Profile treecat.validate.eval on a random dataset. Available tools: timers, time, snakeviz, line_profiler, pdb

treecat.profile.serve(rows=100, cols=10, cats=4, tool='timers')

Profile TreeCatServer on a random dataset. Available tools: timers, time, snakeviz, line_profiler, pdb

treecat.profile.serve_files(model_path, config_path, num_samples)

INTERNAL Serve from pickled model, config.

treecat.profile.train(rows=100, cols=10, epochs=5, clusters=32, parallel=False, tool='timers')

Profile TreeCatTrainer on a random dataset. Available tools: timers, time, snakeviz, line_profiler, pdb

treecat.profile.train_files(dataset_path, config_path)

INTERNAL Train from pickled dataset, config.

treecat.generate

treecat.generate.clean()

Clean out cache of generated datasets.

treecat.generate.generate_clean_dataset(tree, num_rows, num_cats)

Generate a dataset whose structure should be easy to learn.

This generates a highly correlated uniformly distributed dataset with given tree structure.

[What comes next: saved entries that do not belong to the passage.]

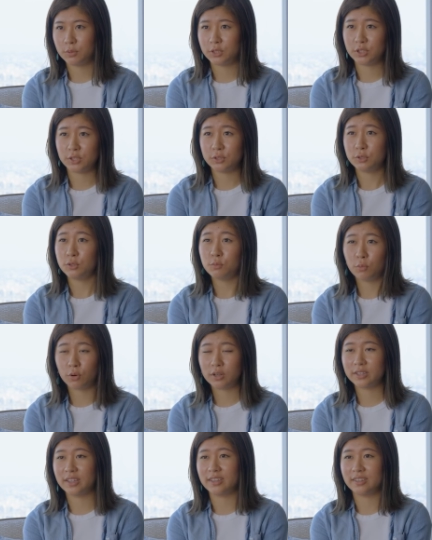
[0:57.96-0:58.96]
which is two
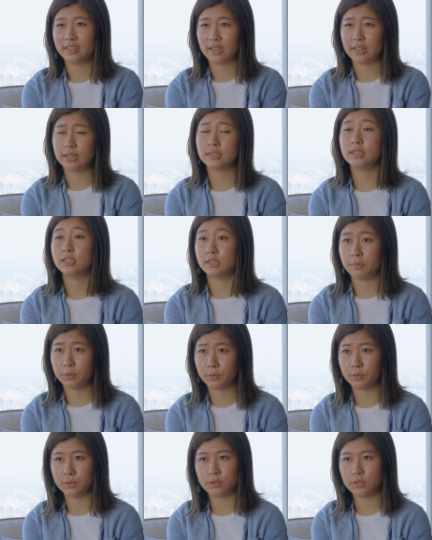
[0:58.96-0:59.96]
more than I guess the
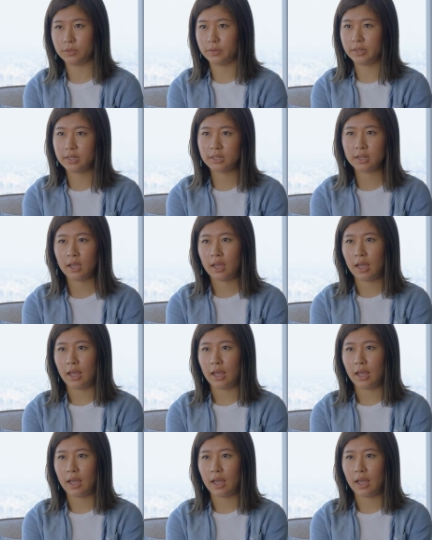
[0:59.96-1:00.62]
typical student,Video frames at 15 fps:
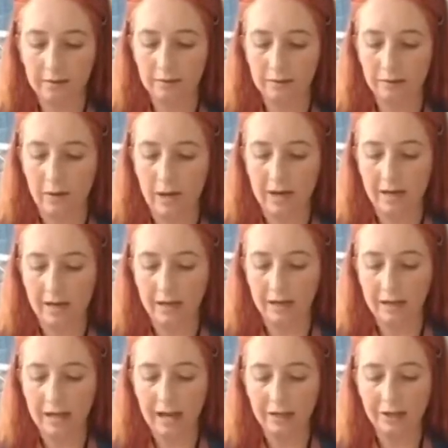threatening
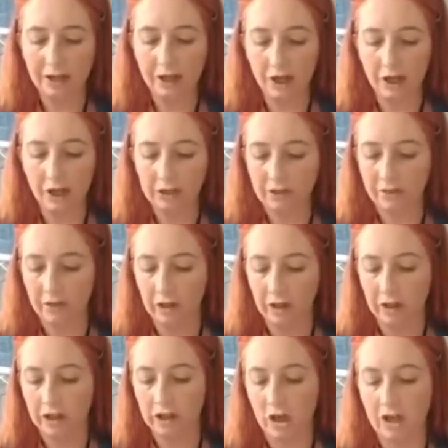in nature.
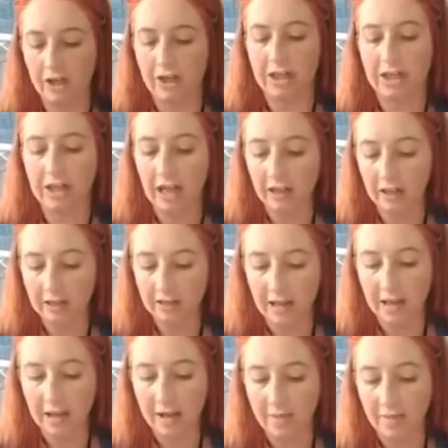Civilians started to yell at
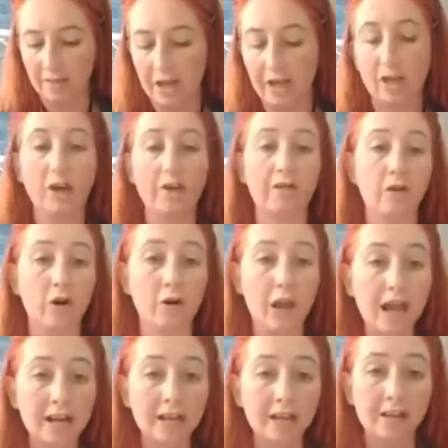them. They could have thrown
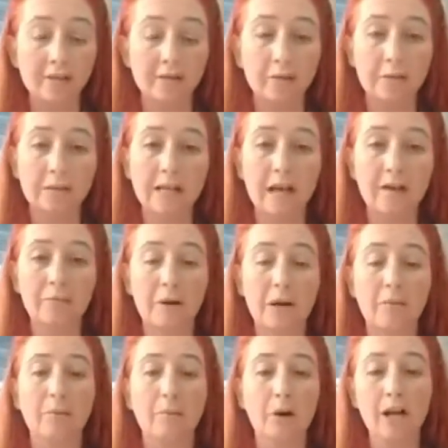anything from the
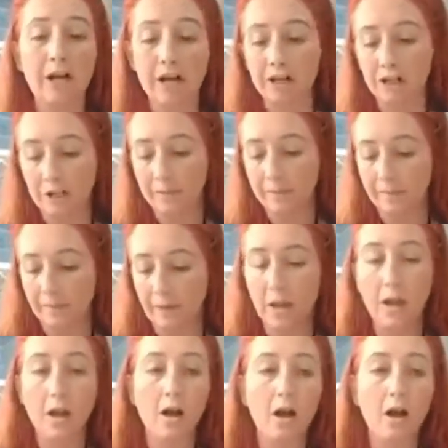southbound bridge.
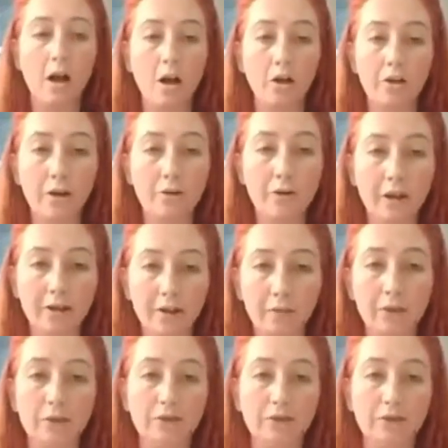Although nothing wasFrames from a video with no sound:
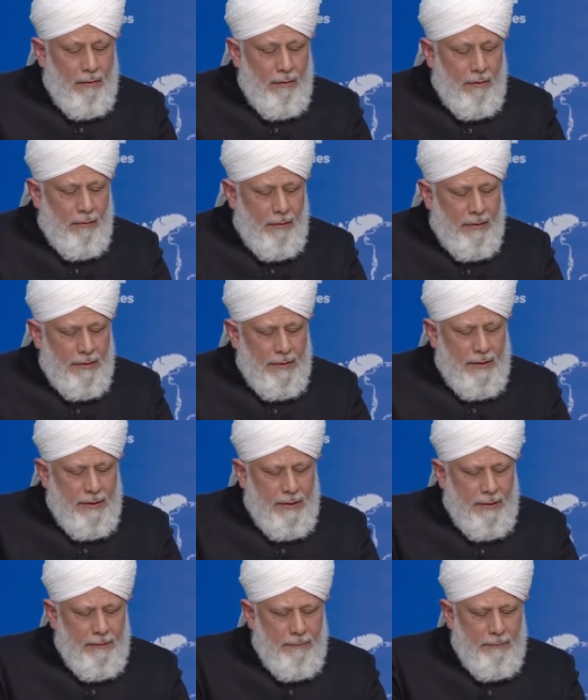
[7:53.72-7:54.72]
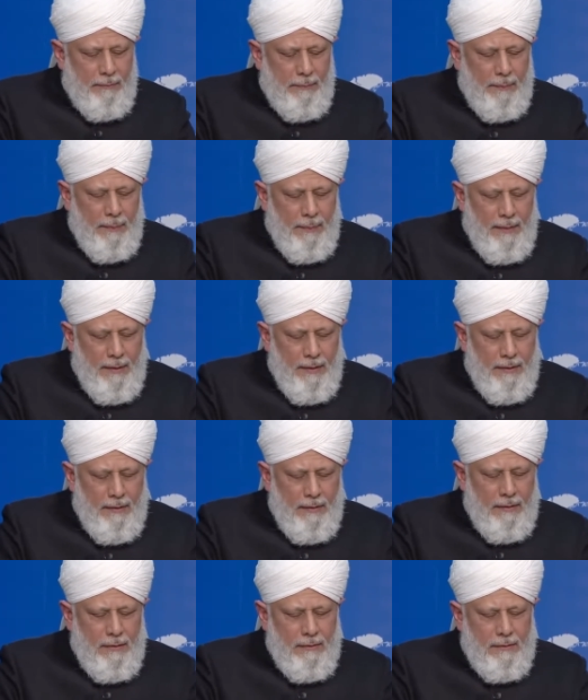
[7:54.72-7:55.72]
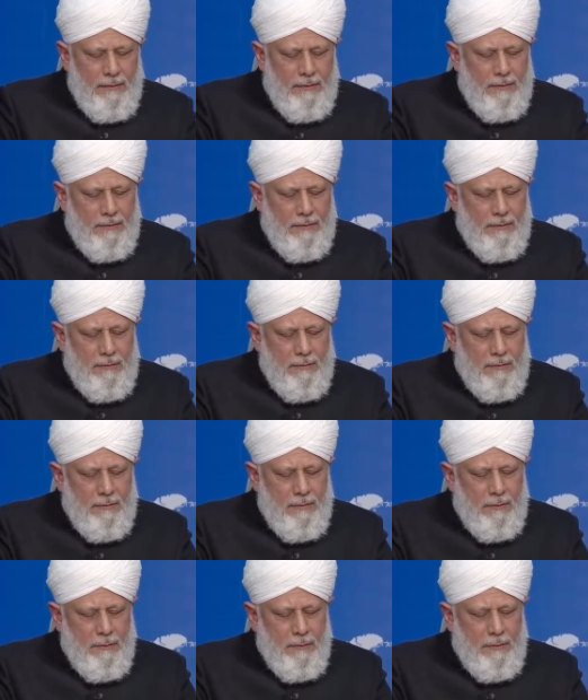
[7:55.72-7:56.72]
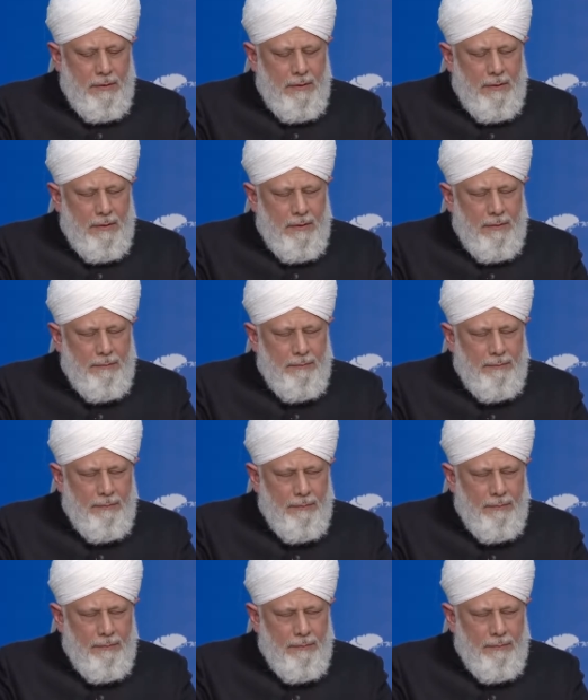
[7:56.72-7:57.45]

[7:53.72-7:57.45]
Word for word: Accordingly, it is the dutyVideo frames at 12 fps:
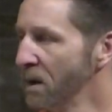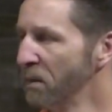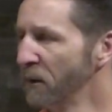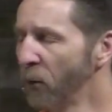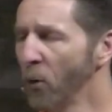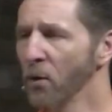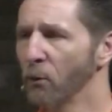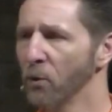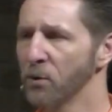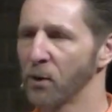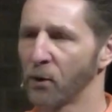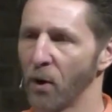before the
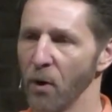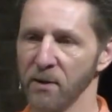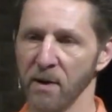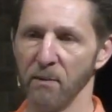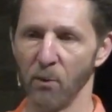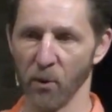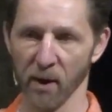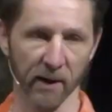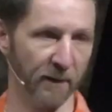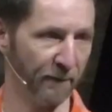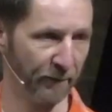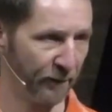rooster crows in the
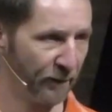morning,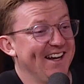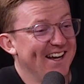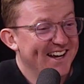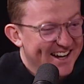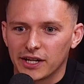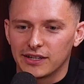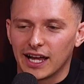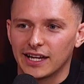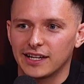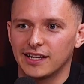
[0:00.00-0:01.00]
why are you
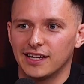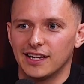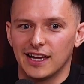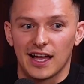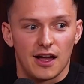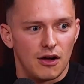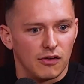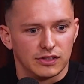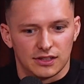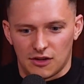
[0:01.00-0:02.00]
late?
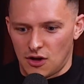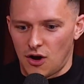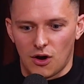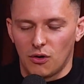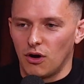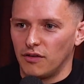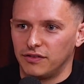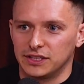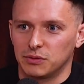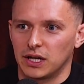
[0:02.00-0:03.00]
The whole
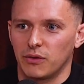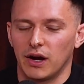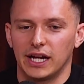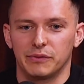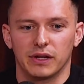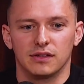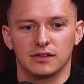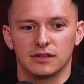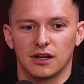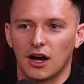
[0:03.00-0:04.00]
office went quiet, and he went,
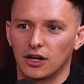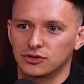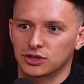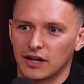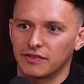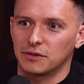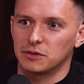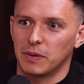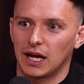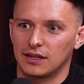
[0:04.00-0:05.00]
traffic was
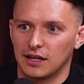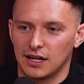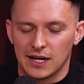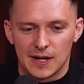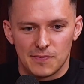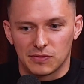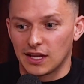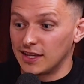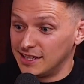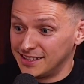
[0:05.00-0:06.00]
bad. And
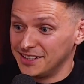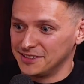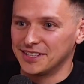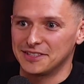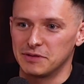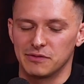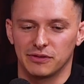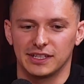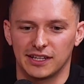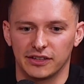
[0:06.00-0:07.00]
then he says to me,
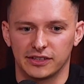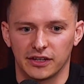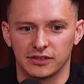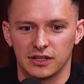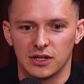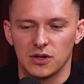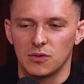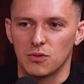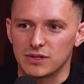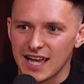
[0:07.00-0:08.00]
he goes,
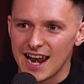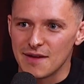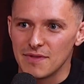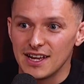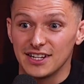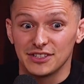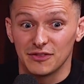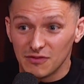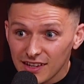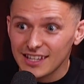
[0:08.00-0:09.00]
well, tell him to
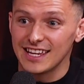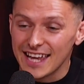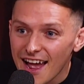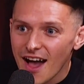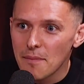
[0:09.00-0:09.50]
get up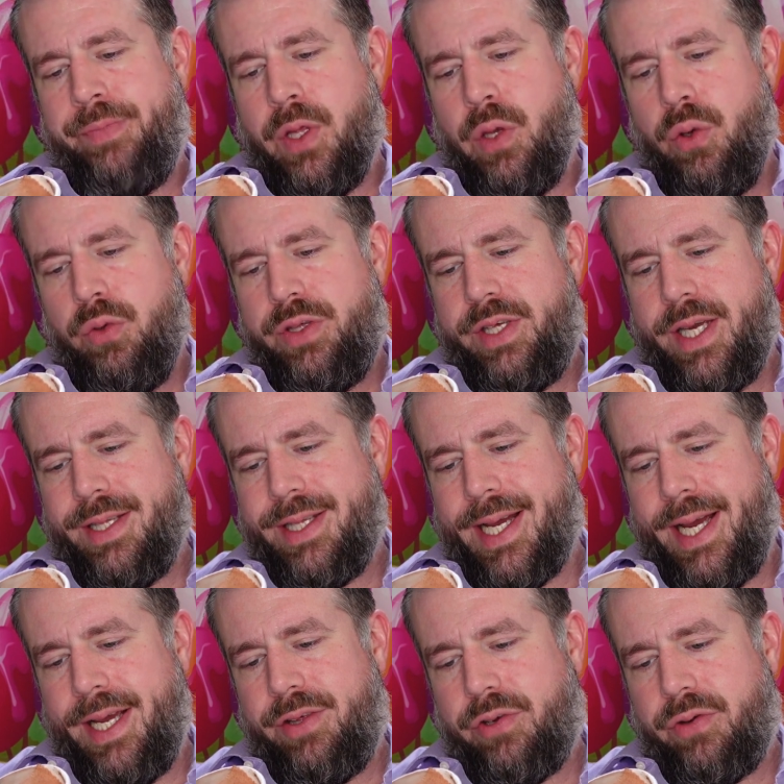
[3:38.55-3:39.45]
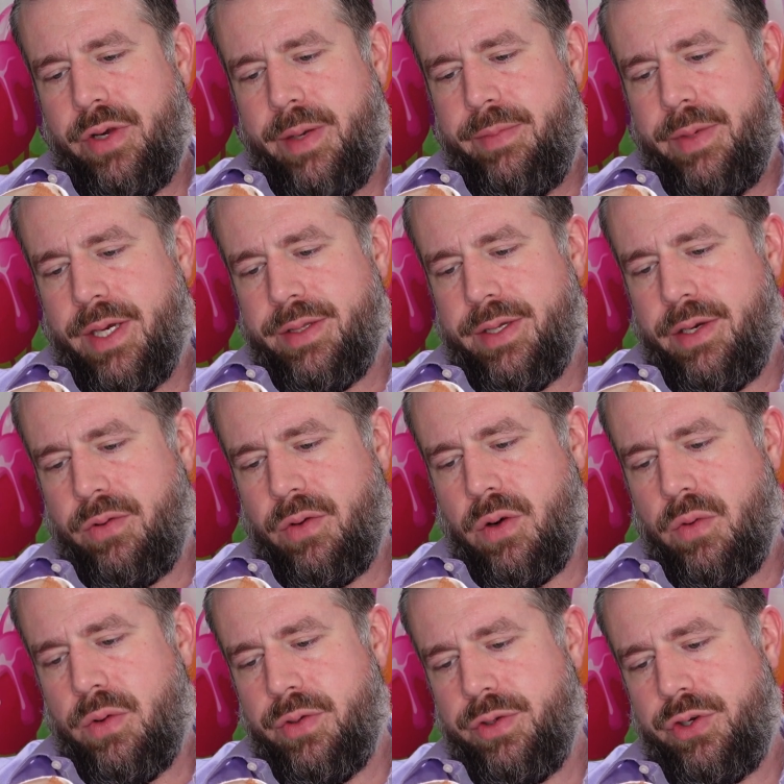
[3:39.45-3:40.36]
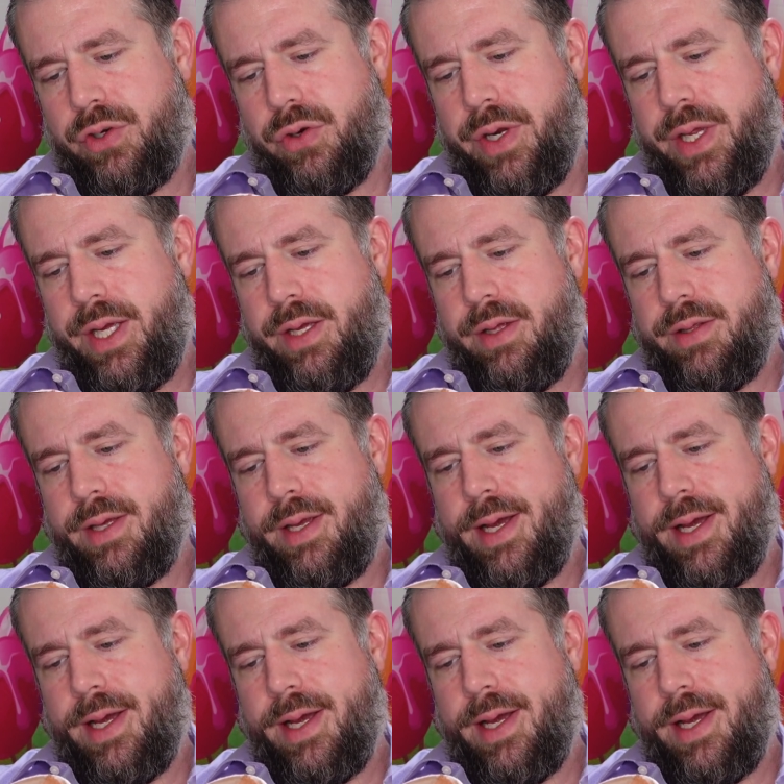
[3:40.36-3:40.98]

Who says ice cream doesn't grow on trees?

This is useful to test that structure learning can recover a known structure.

Args:

tree: A TreeStructure instance. num_rows: The number of rows in the generated dataset. num_cats: The number of categories in the geneated categorical dataset.

This will also be used for the number of latent classes.
Returns:
A dict with key ‘table’ and value a Table object.
treecat.generate.generate_dataset(num_rows, num_cols, num_cats=4, rate=1.0)

Generate a random dataset.

Returns:
A dataset dict with fields ‘schema’ and ‘table’.
treecat.generate.generate_dataset_file(num_rows, num_cols, num_cats=4, rate=1.0)

Generate a random dataset.

Returns:
The path to a gzipped pickled data table.
treecat.generate.generate_model_file(num_rows, num_cols, num_cats=4, rate=1.0)

Generate a random model.

Returns:
The path to a gzipped pickled model.